Coconut Tea Cake recipe
This coconut and tea cake makes for a perfect bite along with a cup of tea or coffee. I was tempted to try out Fat Free Vegan’s Coconut Chai cake from the word go ! On the day I was to go to mom’s house- I found the perfect excuse to bake this one.
If you love chai lattes and Indian chai, this chai infused coconut tea cake is just the perfect tea time accompaniment for you.
I just tweaked the ingredients a bit, as per their availability at home. The result was a wonderfully aromatic kitchen and a heart-warming taste. The blending of several strong tastes like tea, ginger, cinnamon, vanilla is like pot-pourri for the senses.
This coconut tea cake is definitely worth trying. I’m just going to find reasons to bake this cake again and again. It can easily be made vegan by substituting milk with any nut milk, soy milk or even coconut milk for that enhanced coconut flavour.
I love teacakes more than any other kind of cakes. A slice of banana bread or lemon loaf with a cup of mid morning tea or coffee is the perfect pick me up. On Saffron Trail, I have almost a dozen teacake recipes for you.
Some of my favourites teacake recipes that you must check out
Coconut Tea Cake
Ingredients
- 1 cup ginger tea* see recipe notes
- 3/4 cup all purpose flour
- 1/3 cup instant oats coarsely ground
- 1/3 cup gram flour or besan Or use maida/all purpose flour
- 1/2 cup desiccated coconut + extra for topping
- 1 tsp baking powder
- 1/2 tsp baking soda
- 1/2 tsp salt
- 1 tsp cinnamon powder
- 1/3 cup milk
- 2 tsp white vinegar
- 1/2 tsp almond extract optional
- 1 tsp vanilla extract
- 3/4 cup sugar
- 1/4 cup oil neutral flavoured
to sprinkle
- 2 tsp instant oats
- 2 tsp desiccated coconut
Instructions
- Preheat oven to 180°C. Grease a 8-9" round cake tin. If using a bundt pan, grease all around with oil / butter. Sprinkle all purpose flour and tap all around such that the tin is well coated. Sprinkle oats and desiccated coconut all around so that the cake one removed from the tin is studded with a sprinkling of oats and coconut.

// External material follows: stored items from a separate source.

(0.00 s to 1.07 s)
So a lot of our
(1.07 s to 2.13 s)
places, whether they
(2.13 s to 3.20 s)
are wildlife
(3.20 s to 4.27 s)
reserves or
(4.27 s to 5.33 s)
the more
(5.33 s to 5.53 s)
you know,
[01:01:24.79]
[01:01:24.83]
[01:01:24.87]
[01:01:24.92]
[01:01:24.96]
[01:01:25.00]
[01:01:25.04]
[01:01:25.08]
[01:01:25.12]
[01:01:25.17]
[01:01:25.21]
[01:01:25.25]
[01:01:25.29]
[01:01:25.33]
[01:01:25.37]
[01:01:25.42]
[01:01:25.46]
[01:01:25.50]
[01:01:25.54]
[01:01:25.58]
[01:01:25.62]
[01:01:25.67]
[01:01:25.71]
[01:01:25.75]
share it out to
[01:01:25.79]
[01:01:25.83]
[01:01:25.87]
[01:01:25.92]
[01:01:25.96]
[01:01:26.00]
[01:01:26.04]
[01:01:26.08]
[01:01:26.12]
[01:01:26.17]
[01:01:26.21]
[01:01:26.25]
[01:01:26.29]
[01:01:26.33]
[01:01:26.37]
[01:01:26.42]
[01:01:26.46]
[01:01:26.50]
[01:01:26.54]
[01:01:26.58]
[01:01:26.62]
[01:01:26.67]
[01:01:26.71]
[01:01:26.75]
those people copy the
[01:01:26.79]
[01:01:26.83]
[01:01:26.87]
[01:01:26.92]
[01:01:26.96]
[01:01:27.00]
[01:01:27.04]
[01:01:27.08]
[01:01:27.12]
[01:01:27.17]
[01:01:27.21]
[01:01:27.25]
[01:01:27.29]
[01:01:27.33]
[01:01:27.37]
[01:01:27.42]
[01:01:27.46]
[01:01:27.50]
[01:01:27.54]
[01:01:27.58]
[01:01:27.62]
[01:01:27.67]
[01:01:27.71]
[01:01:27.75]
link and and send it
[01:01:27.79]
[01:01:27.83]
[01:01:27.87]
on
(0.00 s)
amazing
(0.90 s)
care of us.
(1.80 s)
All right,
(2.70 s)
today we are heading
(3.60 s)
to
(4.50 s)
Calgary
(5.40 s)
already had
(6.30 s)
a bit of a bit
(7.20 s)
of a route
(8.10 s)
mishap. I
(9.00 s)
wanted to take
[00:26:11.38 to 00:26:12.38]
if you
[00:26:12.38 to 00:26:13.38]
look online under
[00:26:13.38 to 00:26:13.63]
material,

- Combine dry ingredients-flours, coconut, baking powder, baking soda, salt and cinnamon powder in a large bowl.
- Whisk together ginger tea, milk, oil, vinegar, sugar, vanilla and almond extract in a large bowl, until well combined. The vinegar may curdle the milk a bit, but it does no harm to the recipe.
- Make a well in the combined dry ingredients and pour the wet ingredients. Gently combine with a whisk or spatula until no large lumps of flour remain.
- Pour cake mixture into greased tin and sprinkle some coconut on the top.
- Bake for 25-35 min or until a tester comes out clean. Allow to sit in the baking tin for 5-10 minutes. Run a knife around the edges and gently turn the cake out over a cooling rack. Slice after a minimum of 15 minutes to half an hour.
- Serve warm as a tea time cake.
The cake sounds very delicious.
Hi Nandita–I’m so glad you tried the chai cake! Your version looks very delicious. Thanks for visiting and commenting on my blog.
Hi, Nandita, I’m tempted to try this based on your recommendation. I like the fact that you’ve tried recipes from different sites and posted the results. I know you got this from a vegan site, but I’ve never had an eggless cake, yet. Can you tell this cake has no eggs? Would it taste better with an egg or two? Just curious. I’m going to try it this weekend.
Hi Nandita,I just tried this cake, and it looks and smells delicious. I substituted curd and a spoon of olive oil for the soyamilk – and used a masala chai that someone just sent me from India. oh, yes, and I added an egg.Now waiting for it to cool. I might ice it with a rose icing..
Wow… Nandita… I am sure, we are going to like it. Will try soon….
Can we use wheat flour instead of all purpose flour ?
You can try but the cake may turn out dense because there’s no eggs or butter.